Within the listing that follows, reproduce exactly the lines starting at the line with "[00:00:10.92]" and ending at the line with "[00:00:18.67]", inclusive, and only those. Pictures are dropped.

—————

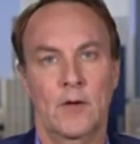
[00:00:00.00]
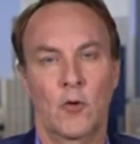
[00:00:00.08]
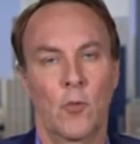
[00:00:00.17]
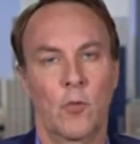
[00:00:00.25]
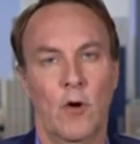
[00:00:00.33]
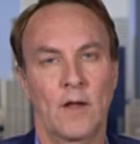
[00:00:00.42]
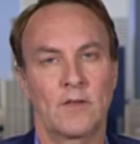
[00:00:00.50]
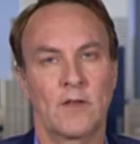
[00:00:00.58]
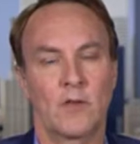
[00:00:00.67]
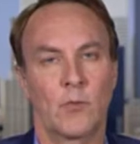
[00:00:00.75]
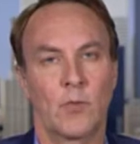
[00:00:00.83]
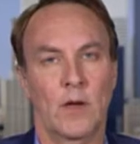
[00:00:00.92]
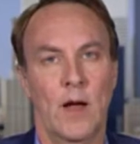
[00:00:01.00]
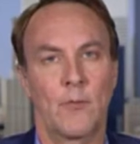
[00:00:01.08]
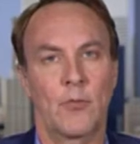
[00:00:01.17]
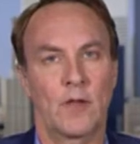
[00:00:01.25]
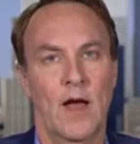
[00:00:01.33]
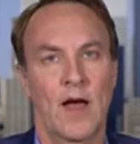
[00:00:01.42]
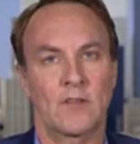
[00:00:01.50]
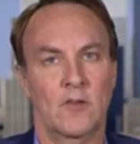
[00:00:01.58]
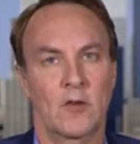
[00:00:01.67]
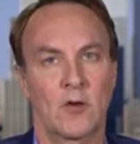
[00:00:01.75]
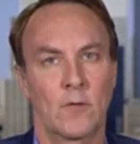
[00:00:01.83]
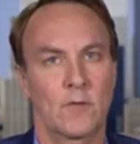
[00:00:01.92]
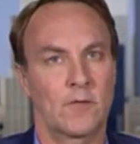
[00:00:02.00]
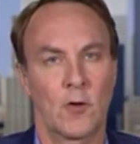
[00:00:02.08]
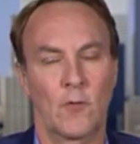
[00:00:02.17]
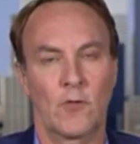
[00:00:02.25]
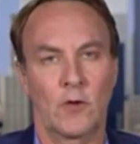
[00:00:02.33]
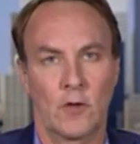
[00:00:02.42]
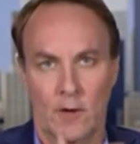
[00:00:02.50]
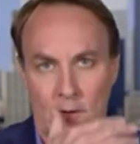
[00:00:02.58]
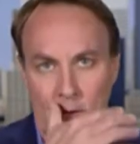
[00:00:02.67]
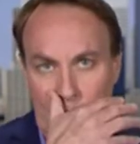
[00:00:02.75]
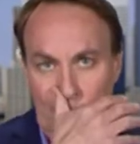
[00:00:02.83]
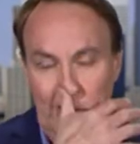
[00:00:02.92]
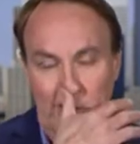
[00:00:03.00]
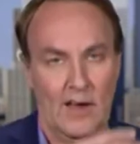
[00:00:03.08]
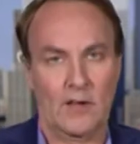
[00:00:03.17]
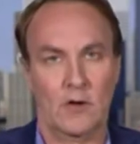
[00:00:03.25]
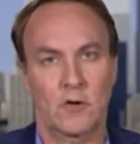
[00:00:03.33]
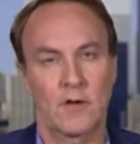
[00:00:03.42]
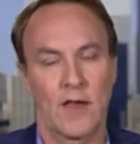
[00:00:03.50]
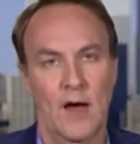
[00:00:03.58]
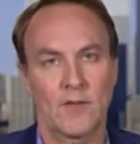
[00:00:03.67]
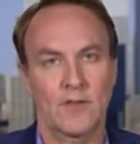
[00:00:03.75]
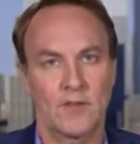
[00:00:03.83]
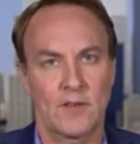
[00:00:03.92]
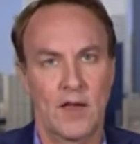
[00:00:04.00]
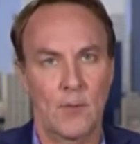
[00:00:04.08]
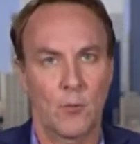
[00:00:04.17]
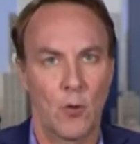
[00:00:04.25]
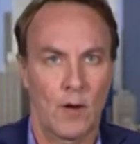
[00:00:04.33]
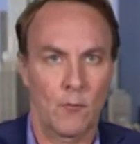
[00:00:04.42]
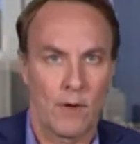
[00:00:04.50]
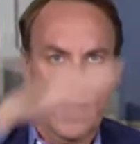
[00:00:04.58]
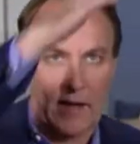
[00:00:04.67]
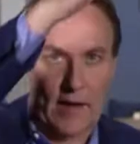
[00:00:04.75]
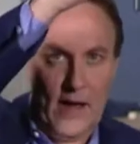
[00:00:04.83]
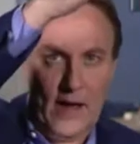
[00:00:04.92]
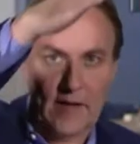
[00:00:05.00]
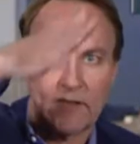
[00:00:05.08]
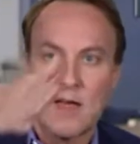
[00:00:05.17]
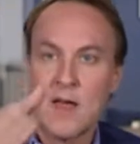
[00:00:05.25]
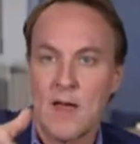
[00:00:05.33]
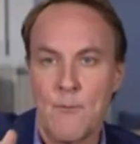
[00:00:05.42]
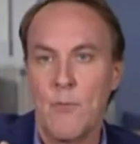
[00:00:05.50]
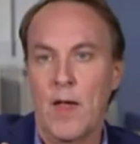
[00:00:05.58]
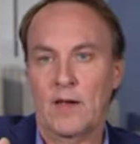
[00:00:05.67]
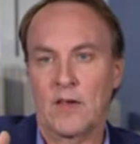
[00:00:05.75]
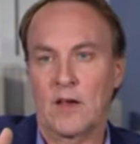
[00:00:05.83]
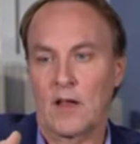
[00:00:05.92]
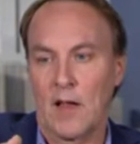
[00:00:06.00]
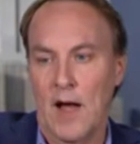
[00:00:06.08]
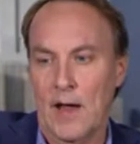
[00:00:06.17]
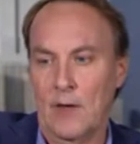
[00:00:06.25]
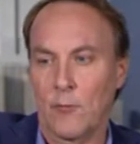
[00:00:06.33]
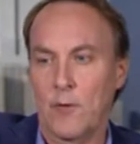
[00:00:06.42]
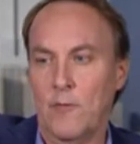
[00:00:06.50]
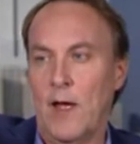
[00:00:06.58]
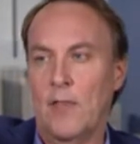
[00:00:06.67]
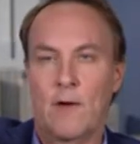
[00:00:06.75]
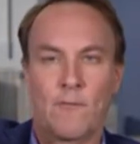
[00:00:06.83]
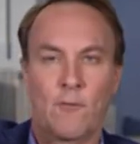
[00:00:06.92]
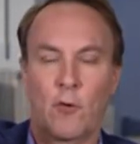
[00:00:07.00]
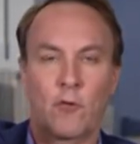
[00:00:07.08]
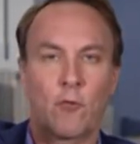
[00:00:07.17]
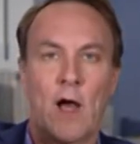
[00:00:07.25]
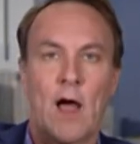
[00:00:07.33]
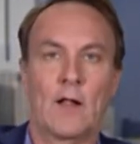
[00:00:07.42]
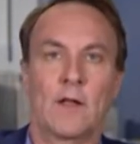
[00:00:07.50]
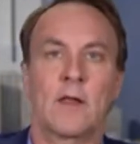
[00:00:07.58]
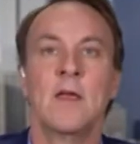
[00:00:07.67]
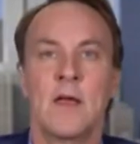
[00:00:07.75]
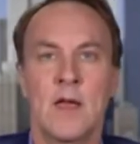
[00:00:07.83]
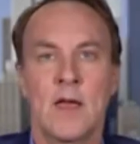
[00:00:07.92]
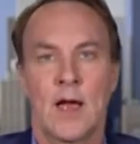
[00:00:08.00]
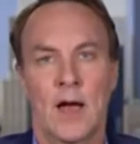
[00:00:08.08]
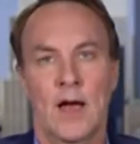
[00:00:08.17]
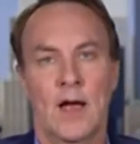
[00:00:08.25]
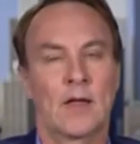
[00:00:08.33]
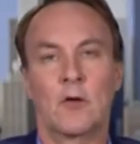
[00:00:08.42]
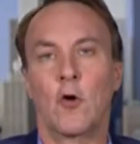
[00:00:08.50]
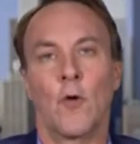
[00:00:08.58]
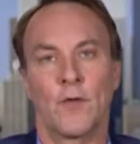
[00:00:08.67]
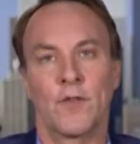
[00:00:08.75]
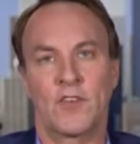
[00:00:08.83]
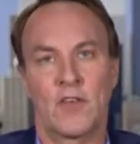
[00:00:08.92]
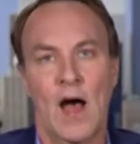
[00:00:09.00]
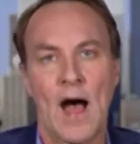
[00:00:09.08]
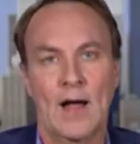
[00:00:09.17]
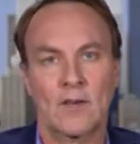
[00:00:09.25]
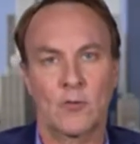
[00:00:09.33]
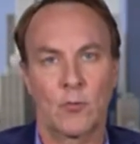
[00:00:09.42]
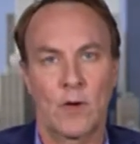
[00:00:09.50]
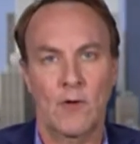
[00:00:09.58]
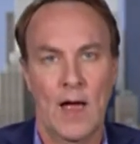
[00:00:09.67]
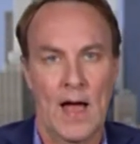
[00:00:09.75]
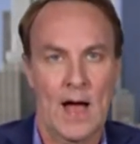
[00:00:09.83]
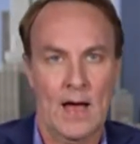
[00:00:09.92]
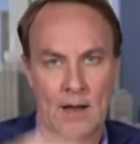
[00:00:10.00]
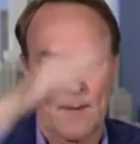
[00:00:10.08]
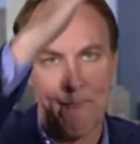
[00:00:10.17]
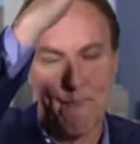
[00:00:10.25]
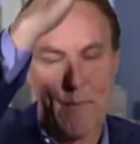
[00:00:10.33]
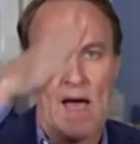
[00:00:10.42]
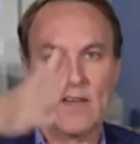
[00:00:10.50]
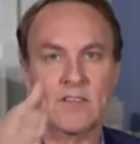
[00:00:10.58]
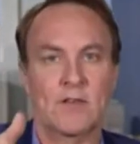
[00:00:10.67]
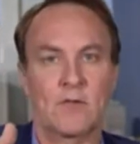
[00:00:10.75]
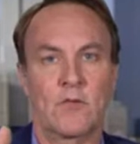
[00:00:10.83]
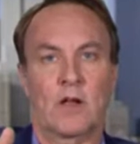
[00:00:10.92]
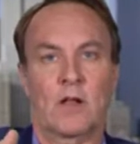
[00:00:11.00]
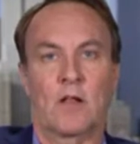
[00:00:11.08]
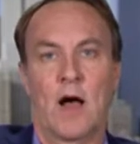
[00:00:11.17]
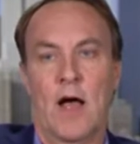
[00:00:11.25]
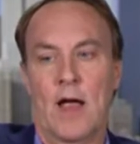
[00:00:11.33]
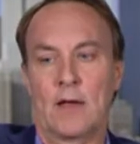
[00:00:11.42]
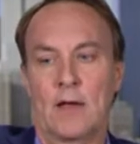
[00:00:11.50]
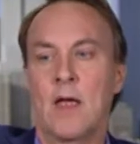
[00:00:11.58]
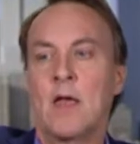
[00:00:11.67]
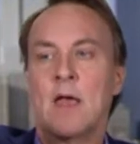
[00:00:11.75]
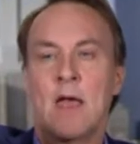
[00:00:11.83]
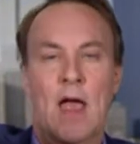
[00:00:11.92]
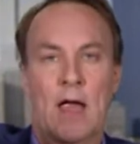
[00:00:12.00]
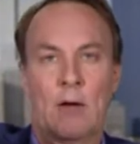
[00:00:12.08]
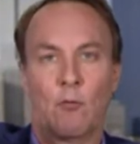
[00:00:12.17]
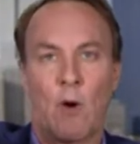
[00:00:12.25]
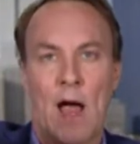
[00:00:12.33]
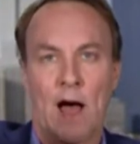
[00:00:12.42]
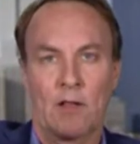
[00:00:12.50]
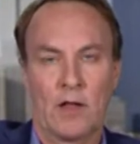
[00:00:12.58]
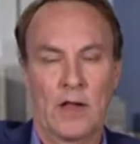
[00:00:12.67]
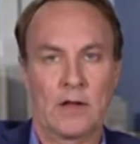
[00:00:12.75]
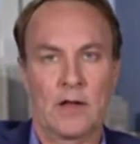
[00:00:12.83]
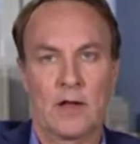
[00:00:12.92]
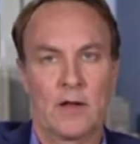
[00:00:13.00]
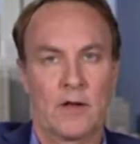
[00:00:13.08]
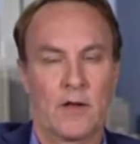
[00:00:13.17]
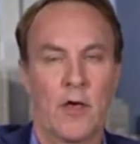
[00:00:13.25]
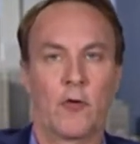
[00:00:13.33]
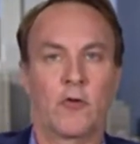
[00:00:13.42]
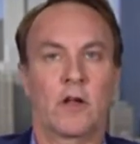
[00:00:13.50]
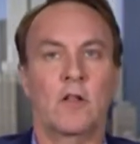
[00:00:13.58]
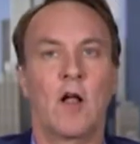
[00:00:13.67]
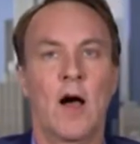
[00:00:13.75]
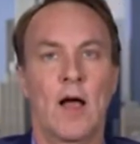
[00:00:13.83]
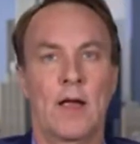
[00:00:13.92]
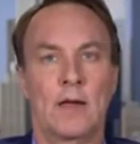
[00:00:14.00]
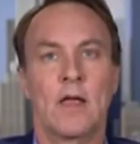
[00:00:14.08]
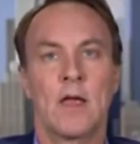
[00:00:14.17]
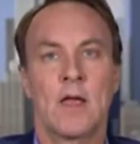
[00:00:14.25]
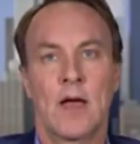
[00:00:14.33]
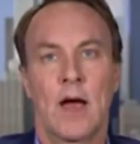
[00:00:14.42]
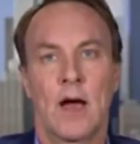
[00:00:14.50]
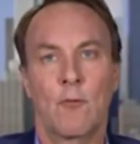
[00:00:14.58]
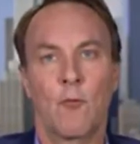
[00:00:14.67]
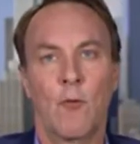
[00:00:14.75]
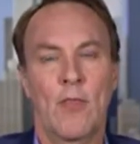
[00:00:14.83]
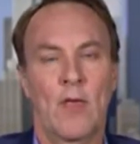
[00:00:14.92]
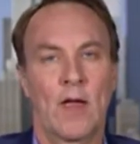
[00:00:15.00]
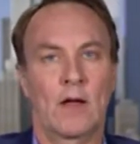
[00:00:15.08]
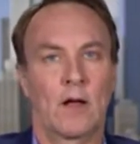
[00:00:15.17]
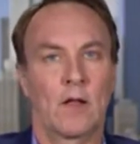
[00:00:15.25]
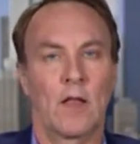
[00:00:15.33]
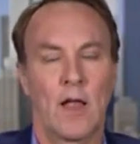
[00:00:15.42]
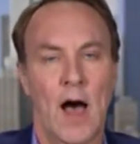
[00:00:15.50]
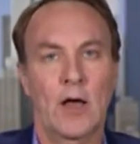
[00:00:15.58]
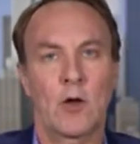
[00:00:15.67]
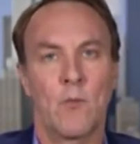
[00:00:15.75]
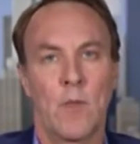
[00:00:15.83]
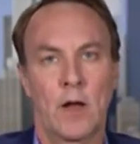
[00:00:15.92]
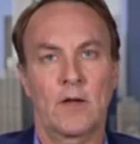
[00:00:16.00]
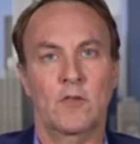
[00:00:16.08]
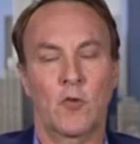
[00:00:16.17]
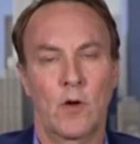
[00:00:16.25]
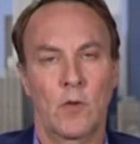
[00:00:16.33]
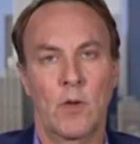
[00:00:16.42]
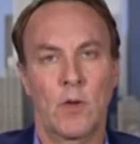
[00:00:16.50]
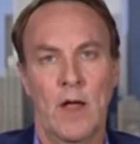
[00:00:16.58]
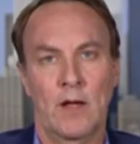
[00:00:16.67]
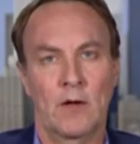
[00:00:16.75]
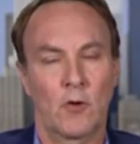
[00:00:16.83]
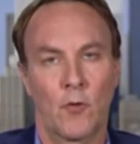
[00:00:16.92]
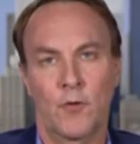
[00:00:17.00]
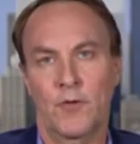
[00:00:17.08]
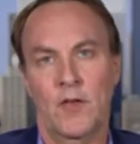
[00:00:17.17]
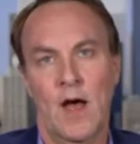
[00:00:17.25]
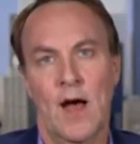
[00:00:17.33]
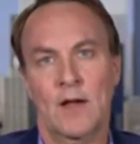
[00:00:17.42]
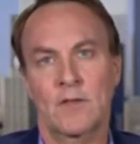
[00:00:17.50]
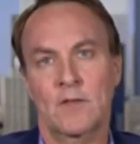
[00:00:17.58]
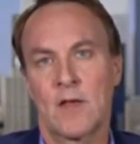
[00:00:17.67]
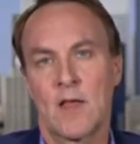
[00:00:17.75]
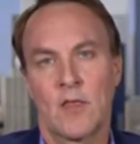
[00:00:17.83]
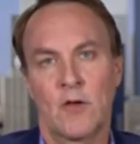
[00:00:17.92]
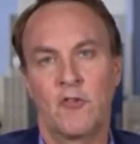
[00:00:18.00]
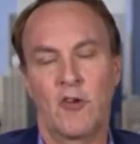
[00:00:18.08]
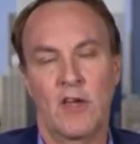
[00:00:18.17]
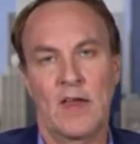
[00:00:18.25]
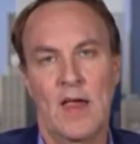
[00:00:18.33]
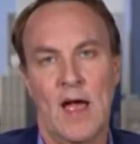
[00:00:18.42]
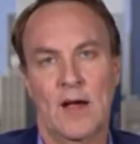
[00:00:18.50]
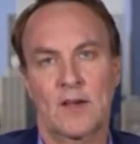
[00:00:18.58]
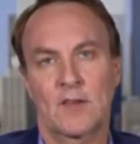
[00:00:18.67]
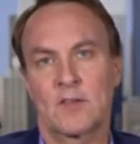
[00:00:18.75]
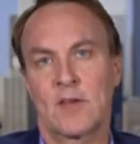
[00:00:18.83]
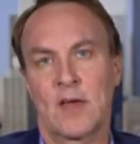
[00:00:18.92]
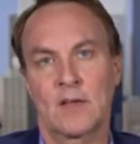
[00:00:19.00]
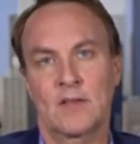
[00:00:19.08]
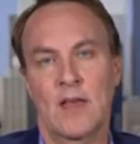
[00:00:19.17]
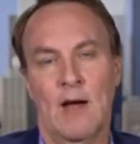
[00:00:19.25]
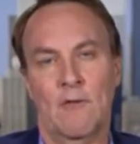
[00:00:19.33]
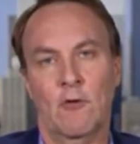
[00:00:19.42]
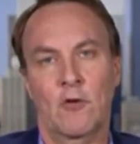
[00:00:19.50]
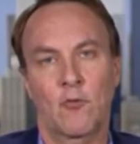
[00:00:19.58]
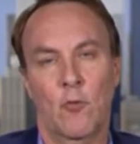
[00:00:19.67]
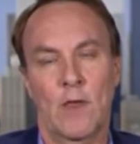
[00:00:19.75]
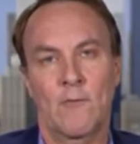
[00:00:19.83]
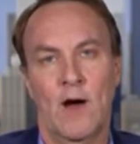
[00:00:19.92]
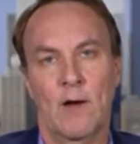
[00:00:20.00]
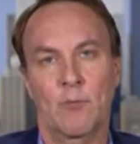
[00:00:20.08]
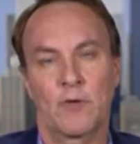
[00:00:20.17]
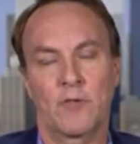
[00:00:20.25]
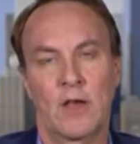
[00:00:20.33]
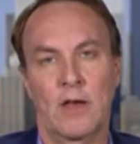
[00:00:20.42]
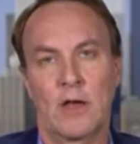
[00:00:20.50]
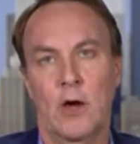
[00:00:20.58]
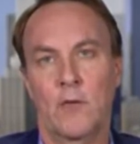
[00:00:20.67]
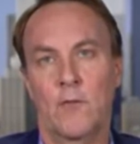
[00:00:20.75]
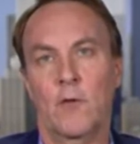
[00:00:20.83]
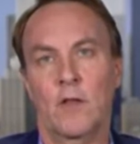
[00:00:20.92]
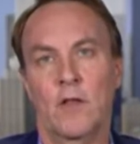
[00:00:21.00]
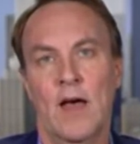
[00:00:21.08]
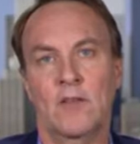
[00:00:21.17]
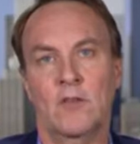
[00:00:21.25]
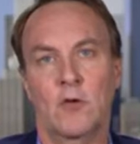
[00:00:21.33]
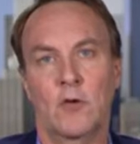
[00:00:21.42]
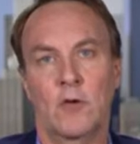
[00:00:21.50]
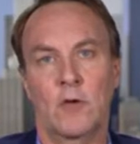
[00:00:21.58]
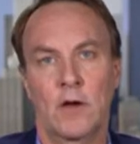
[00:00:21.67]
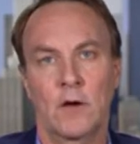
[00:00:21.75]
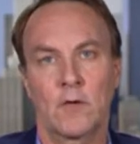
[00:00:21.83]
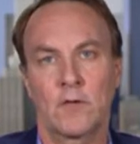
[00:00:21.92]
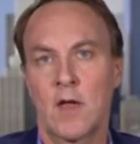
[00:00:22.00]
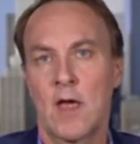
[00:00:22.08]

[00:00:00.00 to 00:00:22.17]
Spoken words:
Gold prices have been up the last two. So if you look from a technical analysis standpoint, we had a nice big decline. We've had that first rally. In gold stocks, we've had a massive decline, a rally, and then another decline. We think a lot of money is going to be made in gold stocks. The GDX has averaged 25% a year for the last 2 years.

—————

* Exercise output:
[00:00:10.92]
[00:00:11.00]
[00:00:11.08]
[00:00:11.17]
[00:00:11.25]
[00:00:11.33]
[00:00:11.42]
[00:00:11.50]
[00:00:11.58]
[00:00:11.67]
[00:00:11.75]
[00:00:11.83]
[00:00:11.92]
[00:00:12.00]
[00:00:12.08]
[00:00:12.17]
[00:00:12.25]
[00:00:12.33]
[00:00:12.42]
[00:00:12.50]
[00:00:12.58]
[00:00:12.67]
[00:00:12.75]
[00:00:12.83]
[00:00:12.92]
[00:00:13.00]
[00:00:13.08]
[00:00:13.17]
[00:00:13.25]
[00:00:13.33]
[00:00:13.42]
[00:00:13.50]
[00:00:13.58]
[00:00:13.67]
[00:00:13.75]
[00:00:13.83]
[00:00:13.92]
[00:00:14.00]
[00:00:14.08]
[00:00:14.17]
[00:00:14.25]
[00:00:14.33]
[00:00:14.42]
[00:00:14.50]
[00:00:14.58]
[00:00:14.67]
[00:00:14.75]
[00:00:14.83]
[00:00:14.92]
[00:00:15.00]
[00:00:15.08]
[00:00:15.17]
[00:00:15.25]
[00:00:15.33]
[00:00:15.42]
[00:00:15.50]
[00:00:15.58]
[00:00:15.67]
[00:00:15.75]
[00:00:15.83]
[00:00:15.92]
[00:00:16.00]
[00:00:16.08]
[00:00:16.17]
[00:00:16.25]
[00:00:16.33]
[00:00:16.42]
[00:00:16.50]
[00:00:16.58]
[00:00:16.67]
[00:00:16.75]
[00:00:16.83]
[00:00:16.92]
[00:00:17.00]
[00:00:17.08]
[00:00:17.17]
[00:00:17.25]
[00:00:17.33]
[00:00:17.42]
[00:00:17.50]
[00:00:17.58]
[00:00:17.67]
[00:00:17.75]
[00:00:17.83]
[00:00:17.92]
[00:00:18.00]
[00:00:18.08]
[00:00:18.17]
[00:00:18.25]
[00:00:18.33]
[00:00:18.42]
[00:00:18.50]
[00:00:18.58]
[00:00:18.67]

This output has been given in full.